Стих разговор. Повздыхали молча. Перед тем, как разойтись, кто-то вспомнил:
- Калина-то с Настей, по молодости, ох, и красивой парой были, шибко любили друг друга! Вот нате ж, какая петля в судьбе человеку выпала…

Тишина закралась в гостеприимный дом, накрыла ветошью напрасных ожиданий. Дыр много, а чувство вины без вины не находило выхода. Съедало изнутри. Чего раскис – ругал себя Калина, брался за дело и откладывал. Очередной раз подходил к окну, прислушивался, мнились шаги за дверью. Ан, нет. Спокойно всё. Только ветер гуляет по двору, да изредка дятел напомнит о себе размеренной дробью. По ночам ворочался, снилась Настя. Грустная. Звала, просила согреть, смотрела с лёгкой укоризной, напоминала. О чём? Просыпался в мороке, глядел в темноту. Никогда одиночество не было столь  тягостным, как сейчас. Прикипел старый к малому, как к последней отраде, а оно надо ж, как вышло.

В ночь на Страстной неделе жарко горел Калинин дом, до утра безумствовал красный петух. На пепелище, рядом с подпёртой дверью, торчал осиновый кол.
Верность – спутница дружбы приводила к месту трагедии. Теперь никто не запрещал Тимофею бывать здесь. Он удивился, когда заметил, что кол пустил корни и ожил тоненькой осинкой. На ветру и без ветра деревце трепетало, будто что-то пыталось сказать.
Высоко в небе кружила птица.
- Кииииииииииии...
С высоты птичьего полёта виделось, каким слепым бывает доверчивое сердце в своём одиночестве.
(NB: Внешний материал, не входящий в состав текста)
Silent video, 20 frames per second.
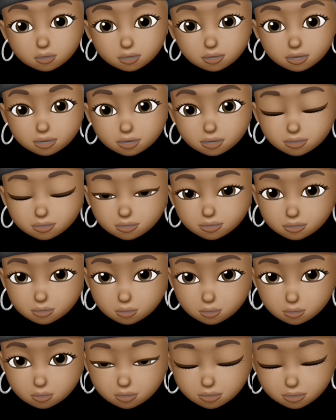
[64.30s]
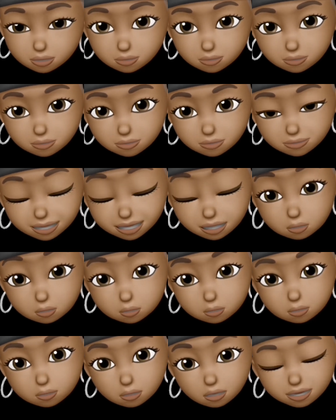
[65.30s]
y'all. Um, back to
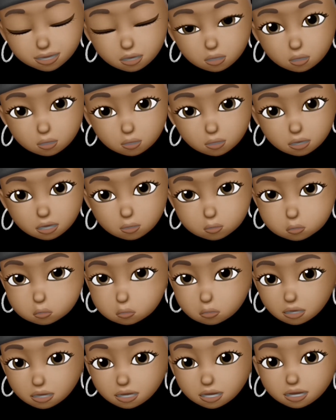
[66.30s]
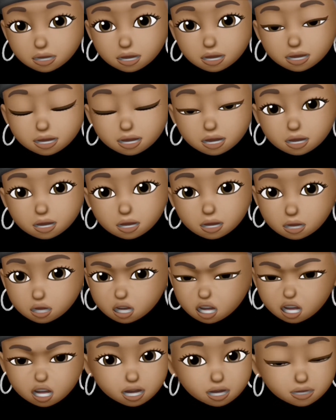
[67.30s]
work. It's Tuesday morning.
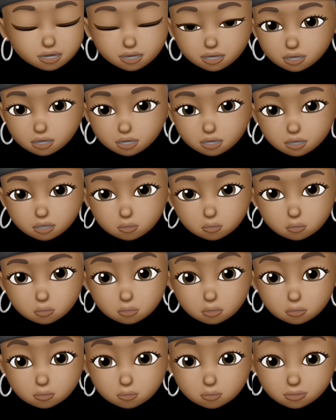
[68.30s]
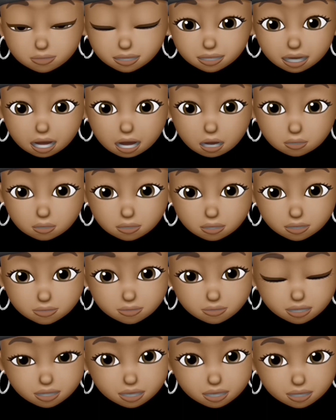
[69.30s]
Just rolled out of the
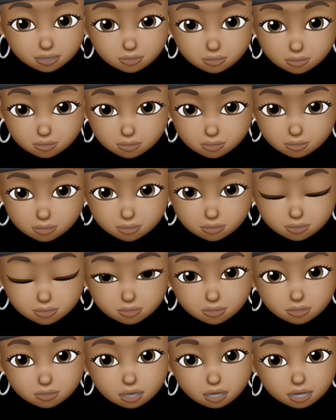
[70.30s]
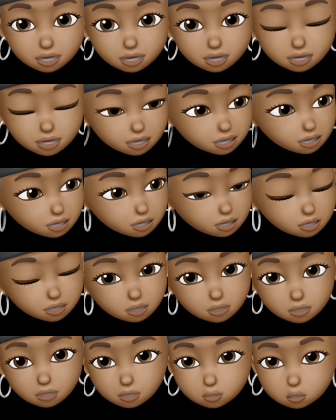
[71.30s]
covers to
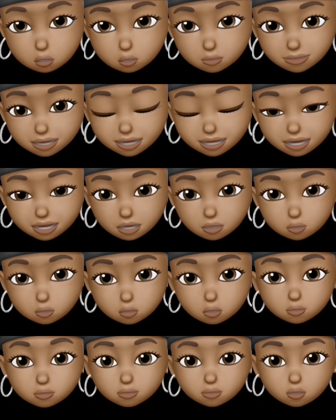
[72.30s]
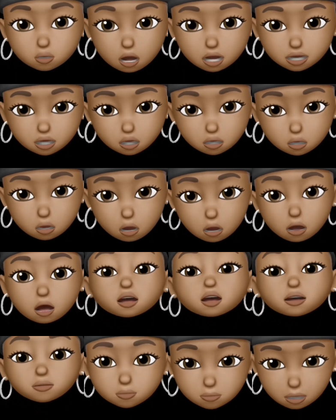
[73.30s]
turn my candle on before I start
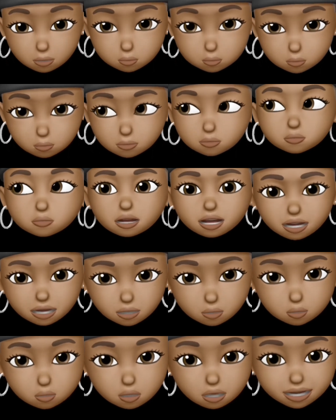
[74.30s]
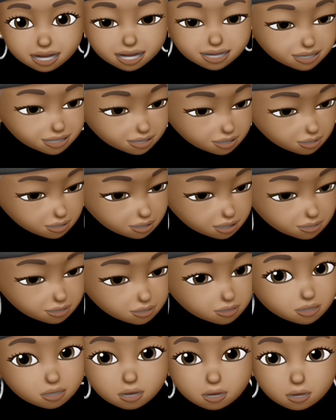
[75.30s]
my primping and all that stuff.
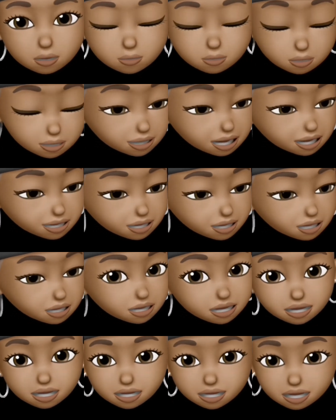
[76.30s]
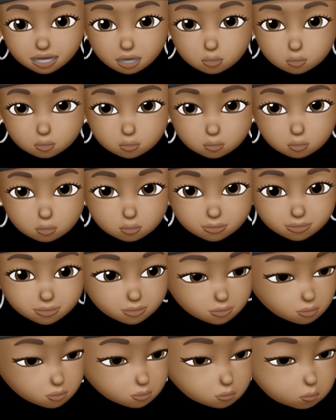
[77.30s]
But I had to get this candle going.
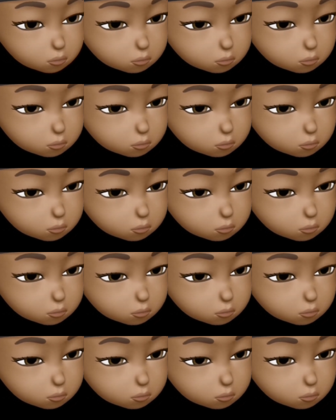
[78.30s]
So,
До чего коротка, порой, людская память. Нестерпимо жаль. Жаль. Жаль.

иллюстрация из открытых источников сети интернет
иллюстрация из открытых источников сети интернет

Послесловие.
Сбудется мечта Калины: в таёжном селе засияет куполом часовня, одетая в деревянные кружева. В сумерках перемен для неприкаянных душ должно быть место примирения с Богом.